Discussion in 'Business Operations' started by CRM Lawncare, Apr 29, 2004.

  1. CRM Lawncare

    CRM Lawncare LawnSite Member
    Messages: 176

    This is my first shot at a flyer. Give me some ideas on ways to improve please.

  2. CRM Lawncare

    CRM Lawncare LawnSite Member
    Messages: 176

    Sorry here it is.

    Attached Files:

  3. chevyman1

    chevyman1 LawnSite Senior Member
    Messages: 852

    honestly, very boring and spelling error in the first line "you instead of your"
  4. charlies

    charlies LawnSite Senior Member
    from earth
    Messages: 587

    i think it's pretty good. at least you haven't overloaded the viewer with a bunch of crap they aren't going to read anyway.

    i would get rid of the gimmicky line at the top. it would come off more professional without it. also make the important information bigger.

    -your company name, big. at the top center or middle.
    -your phone number. big, at the bottom.
    -list of services. not quite as big, preferably a short list, in the middle, with some kind of bullets.
  5. kathyu

    kathyu LawnSite Senior Member
    from 05851
    Messages: 460

    I like the content...but I'd put your company logo on top...your "catch phrase" (with corrected spelling) in the middle with your contact info under it and the services you provide at the bottom....if this is a flyer to post somewhere....a simple graphic or some color to catch the eye (somewhere in the middle) would be good.
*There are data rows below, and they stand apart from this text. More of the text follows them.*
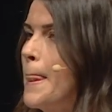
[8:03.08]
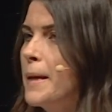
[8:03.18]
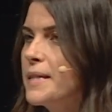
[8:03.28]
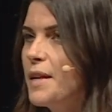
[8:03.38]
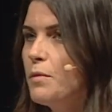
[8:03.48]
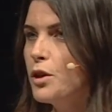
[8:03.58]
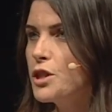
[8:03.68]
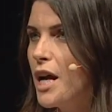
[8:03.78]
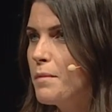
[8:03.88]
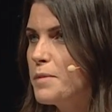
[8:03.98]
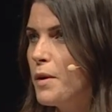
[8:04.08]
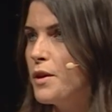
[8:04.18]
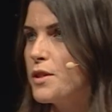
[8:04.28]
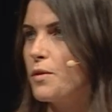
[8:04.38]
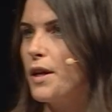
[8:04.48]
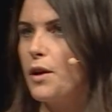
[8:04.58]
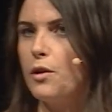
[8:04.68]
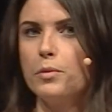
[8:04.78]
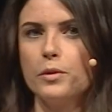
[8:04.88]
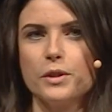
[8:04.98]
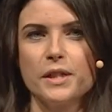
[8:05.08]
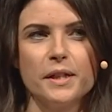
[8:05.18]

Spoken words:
Has anyone got chairman's bonus on their goal board?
How about making the catch phrase red or blue?
  6. CRM Lawncare

    CRM Lawncare LawnSite Member
    Messages: 176

    I caught the spelling error just after I posted and corrected. Thanks for the honest opinions.

  7. twins_lawn_care

    twins_lawn_care LawnSite Senior Member
    Messages: 932

    My first thought is...

    Is that your company Logo?

    People will start to associate the look of the name with your company, and if that is not your official logo, I'd put that there, or work on one.

    Not bad though, simple and to the point.
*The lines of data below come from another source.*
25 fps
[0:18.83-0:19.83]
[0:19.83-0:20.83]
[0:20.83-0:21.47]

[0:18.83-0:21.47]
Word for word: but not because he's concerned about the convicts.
    I'd make the services offered list larger, and more of a bulleted format

    And maybe add something to catch their eye, maybe some sort of graphic, or background, or spruce up your logo.
    Even if it is in black and white, you need something to prevent people from throwing this away before reading it
  8. poolboy

    poolboy LawnSite Silver Member
    from earth
    Messages: 2,408

    I agree you need something for the customer to know it’s a lawn care flyer before they read the context; even if it’s just a boarder of grass blades, but nothing to cartoonish. You might consider condensing it to a half page ad 2 for 1 on copies.
  9. DJL

    DJL LawnSite Member
    Messages: 237

    Boring, Boring, and even more Boring. No color or anything else that peaks my interest (i.e. picture and/or photo). Grammaticaly errors. That is mistake numero uno if you are trying to portray yourself as a professional in the industry.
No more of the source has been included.